SUPPLIED INFORMATION:
——————

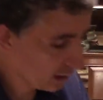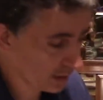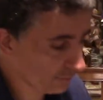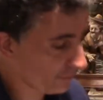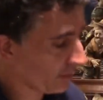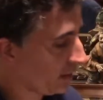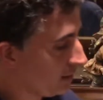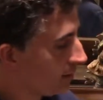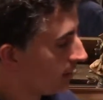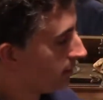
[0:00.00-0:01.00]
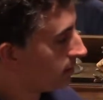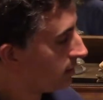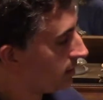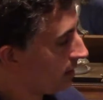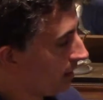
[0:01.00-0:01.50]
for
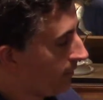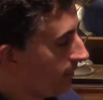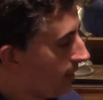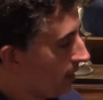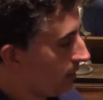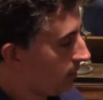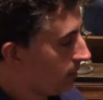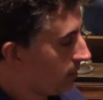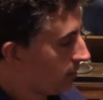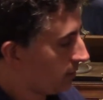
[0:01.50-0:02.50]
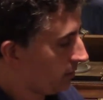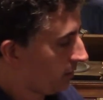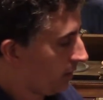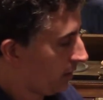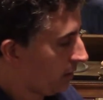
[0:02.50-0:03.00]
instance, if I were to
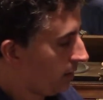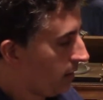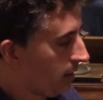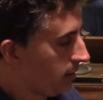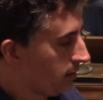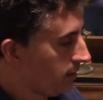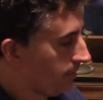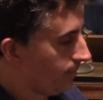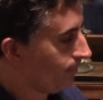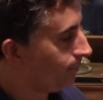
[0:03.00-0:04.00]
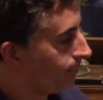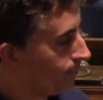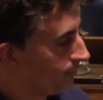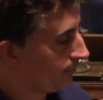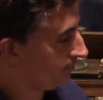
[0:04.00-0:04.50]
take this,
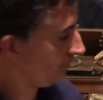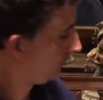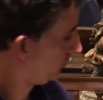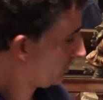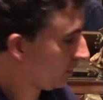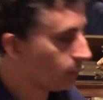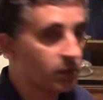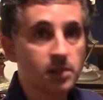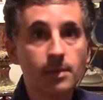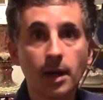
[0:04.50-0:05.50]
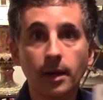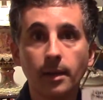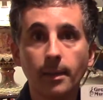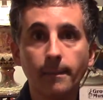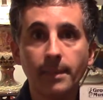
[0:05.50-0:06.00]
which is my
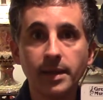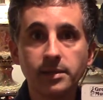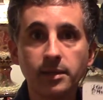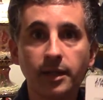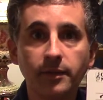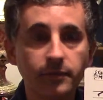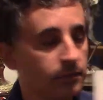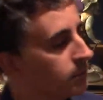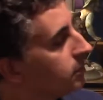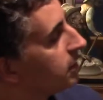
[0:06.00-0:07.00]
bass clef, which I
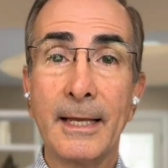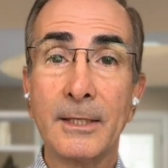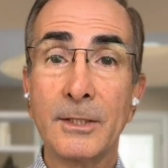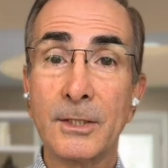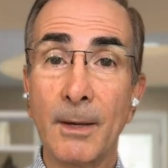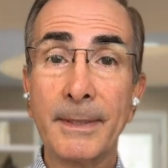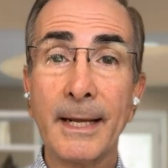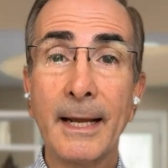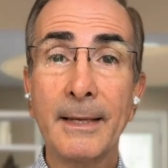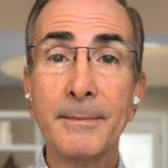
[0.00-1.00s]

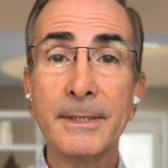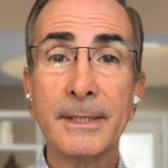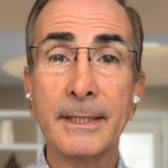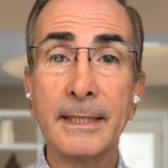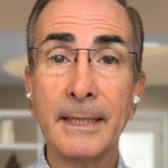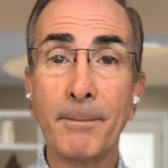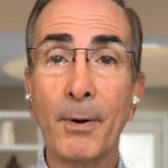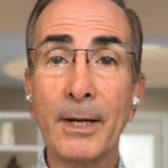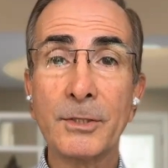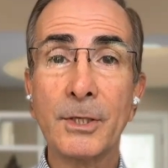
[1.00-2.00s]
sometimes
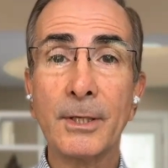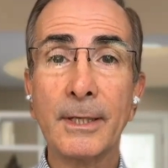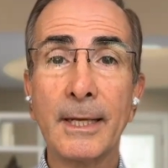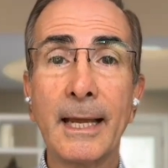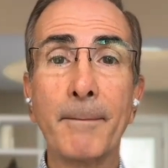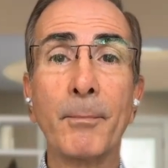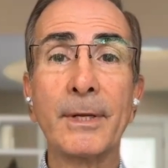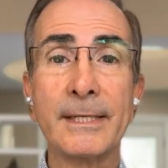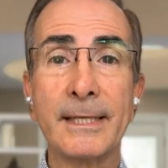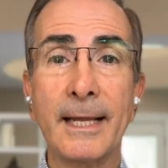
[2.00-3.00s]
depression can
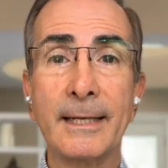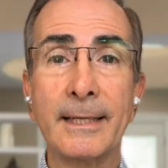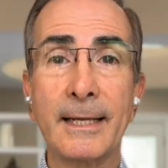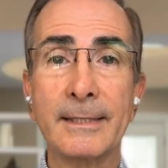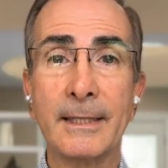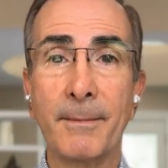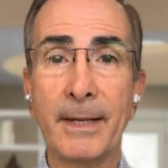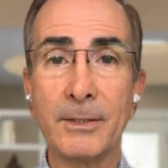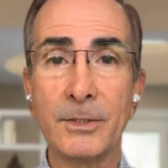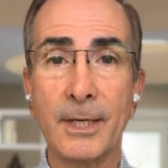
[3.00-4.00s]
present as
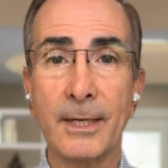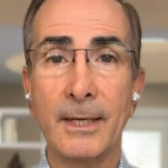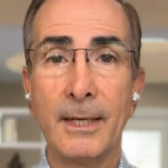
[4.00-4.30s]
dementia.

——————

WORK REQUIRED:
Lines before the one containing "[0:01.00-0:01.50]" are not wanted; repeat that line and the rest of the listing exactly, leaving out pictures.

SOLVED PROBLEM:
[0:01.00-0:01.50]
for
[0:01.50-0:02.50]
[0:02.50-0:03.00]
instance, if I were to
[0:03.00-0:04.00]
[0:04.00-0:04.50]
take this,
[0:04.50-0:05.50]
[0:05.50-0:06.00]
which is my
[0:06.00-0:07.00]
bass clef, which I
[0.00-1.00s]

[1.00-2.00s]
sometimes
[2.00-3.00s]
depression can
[3.00-4.00s]
present as
[4.00-4.30s]
dementia.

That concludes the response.